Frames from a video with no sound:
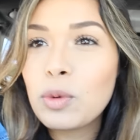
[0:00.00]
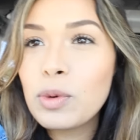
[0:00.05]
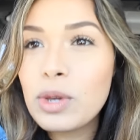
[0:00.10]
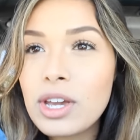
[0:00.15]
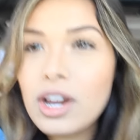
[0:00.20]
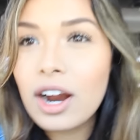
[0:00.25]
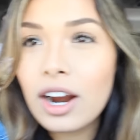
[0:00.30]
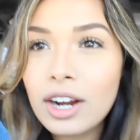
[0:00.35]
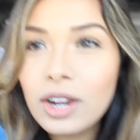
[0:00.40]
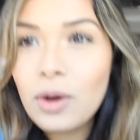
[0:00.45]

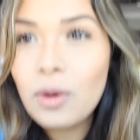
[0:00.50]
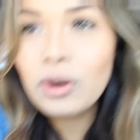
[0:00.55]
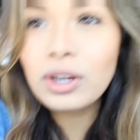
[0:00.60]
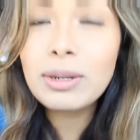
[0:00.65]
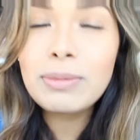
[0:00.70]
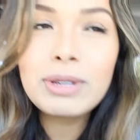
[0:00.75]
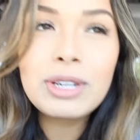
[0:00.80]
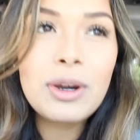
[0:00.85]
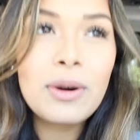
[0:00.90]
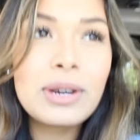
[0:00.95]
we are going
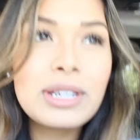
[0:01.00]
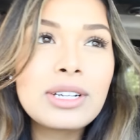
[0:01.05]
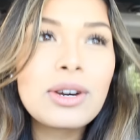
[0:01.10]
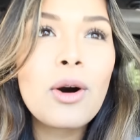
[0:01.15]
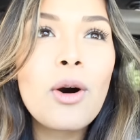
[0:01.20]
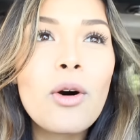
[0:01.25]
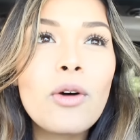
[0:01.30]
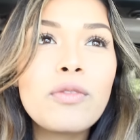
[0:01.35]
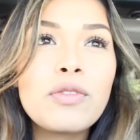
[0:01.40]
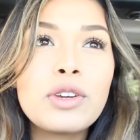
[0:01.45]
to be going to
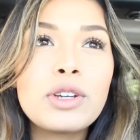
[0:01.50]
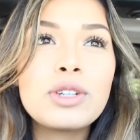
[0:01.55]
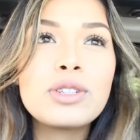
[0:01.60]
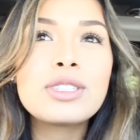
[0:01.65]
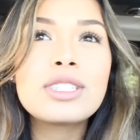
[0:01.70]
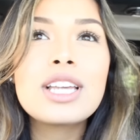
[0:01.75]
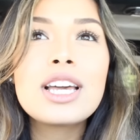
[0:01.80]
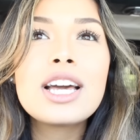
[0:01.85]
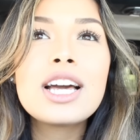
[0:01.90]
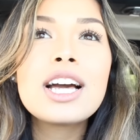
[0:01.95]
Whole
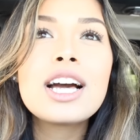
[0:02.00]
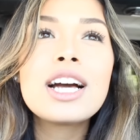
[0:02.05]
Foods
━━━━━━━━━━
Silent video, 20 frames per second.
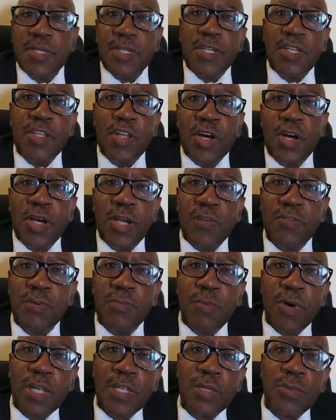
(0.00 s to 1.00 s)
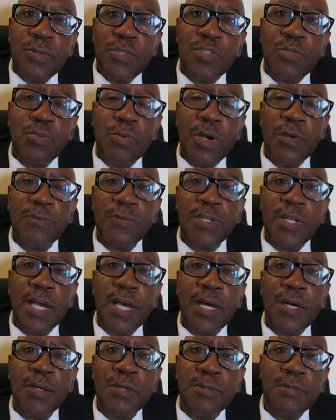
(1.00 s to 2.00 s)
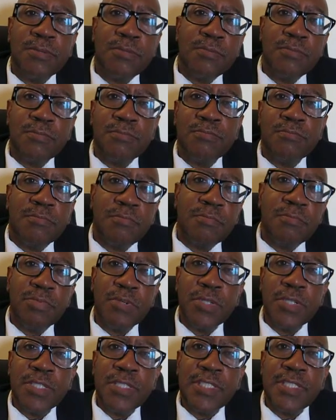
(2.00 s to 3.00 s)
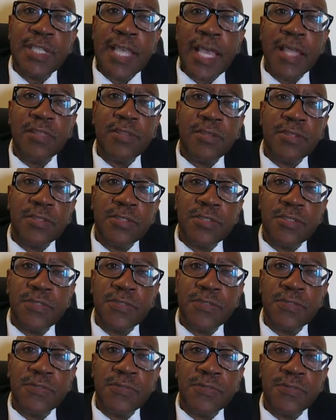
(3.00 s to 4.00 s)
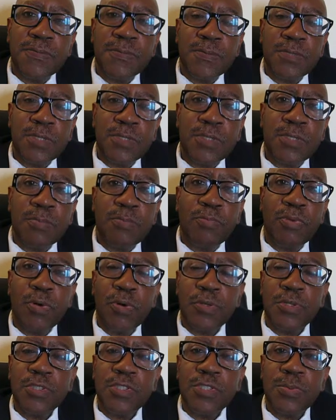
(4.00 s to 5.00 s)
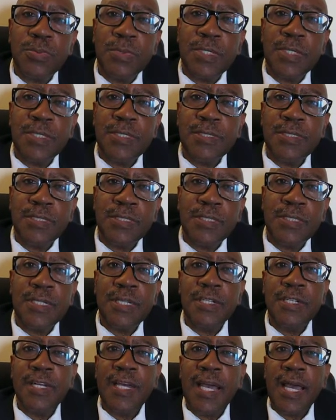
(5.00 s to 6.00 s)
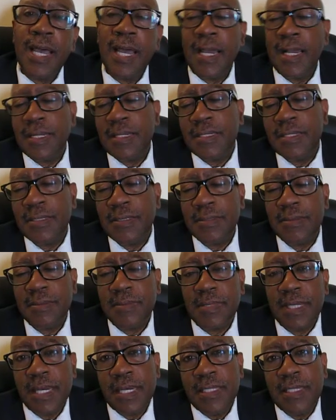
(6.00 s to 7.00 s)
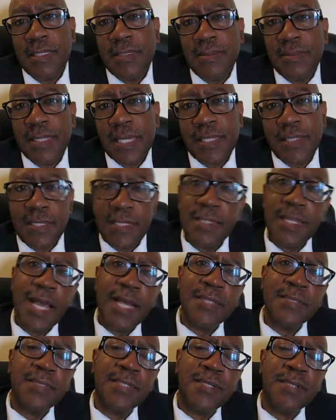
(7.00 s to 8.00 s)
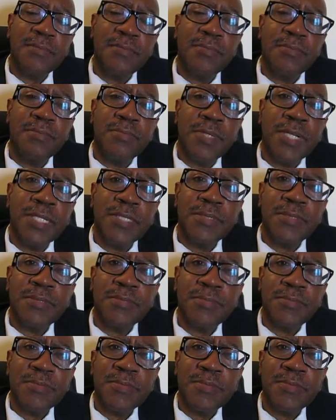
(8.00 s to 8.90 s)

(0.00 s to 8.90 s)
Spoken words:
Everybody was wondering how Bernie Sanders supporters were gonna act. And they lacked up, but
━━━━━━━━━━
• Instructions to follow:
Locate the lines above that contain "video" and copy them.

• Solution to this task:
Frames from a video with no sound:
Silent video, 20 frames per second.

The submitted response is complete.